» Required work: The records that follow are to be reproduced exactly. Any pictures in them are left out.

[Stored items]
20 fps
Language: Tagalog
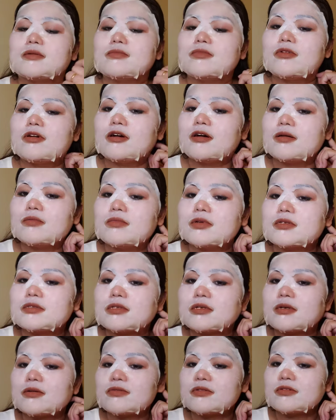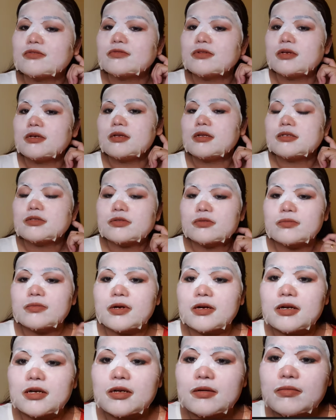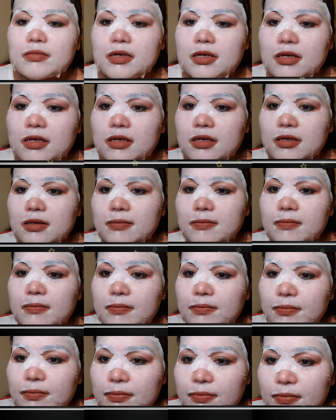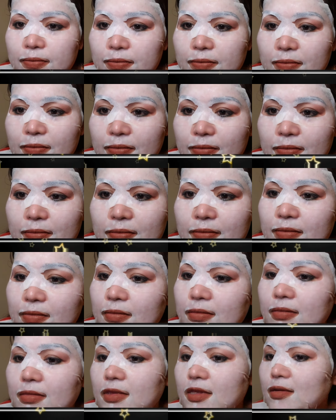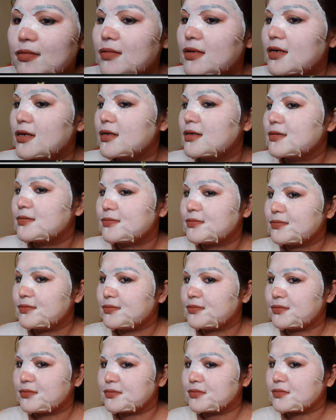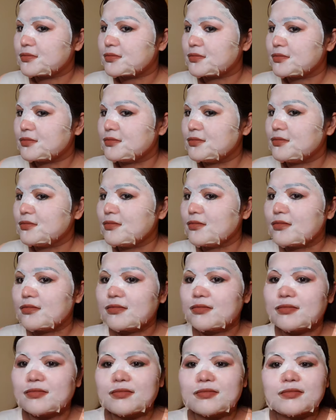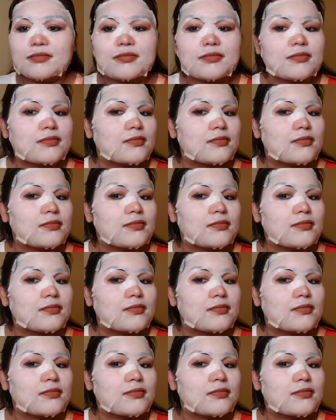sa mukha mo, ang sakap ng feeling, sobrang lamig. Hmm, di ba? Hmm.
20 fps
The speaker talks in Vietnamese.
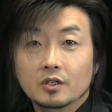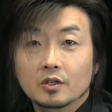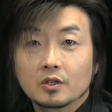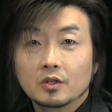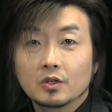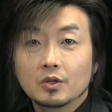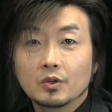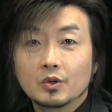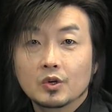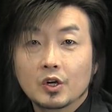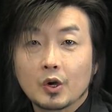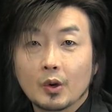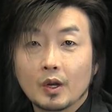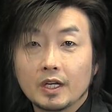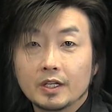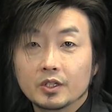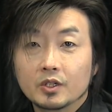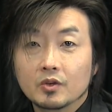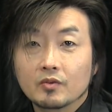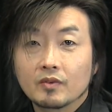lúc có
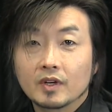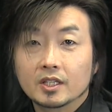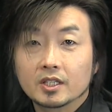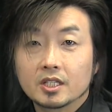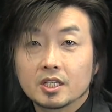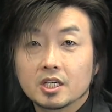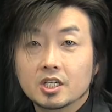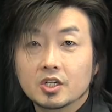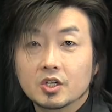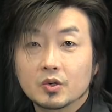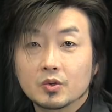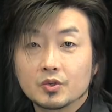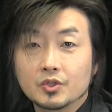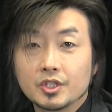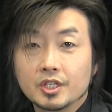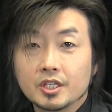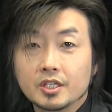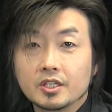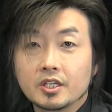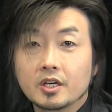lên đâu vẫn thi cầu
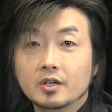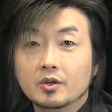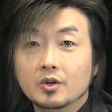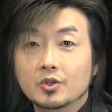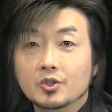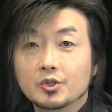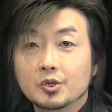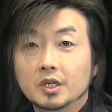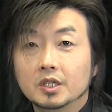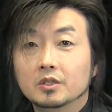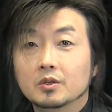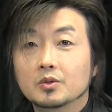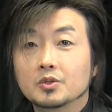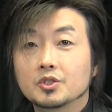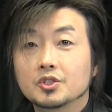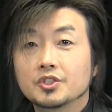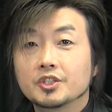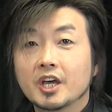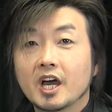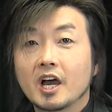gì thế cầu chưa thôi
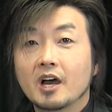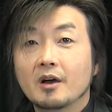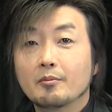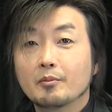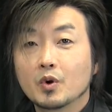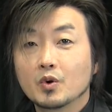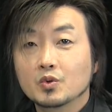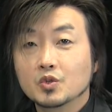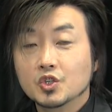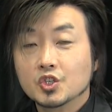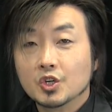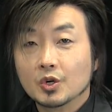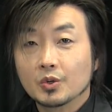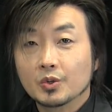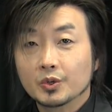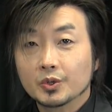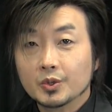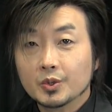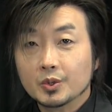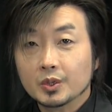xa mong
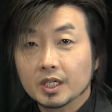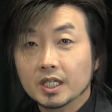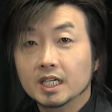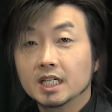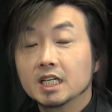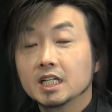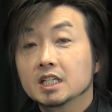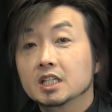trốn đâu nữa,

» Response:
20 fps
Language: Tagalog
sa mukha mo, ang sakap ng feeling, sobrang lamig. Hmm, di ba? Hmm.
20 fps
The speaker talks in Vietnamese.
lúc có
lên đâu vẫn thi cầu
gì thế cầu chưa thôi
xa mong
trốn đâu nữa,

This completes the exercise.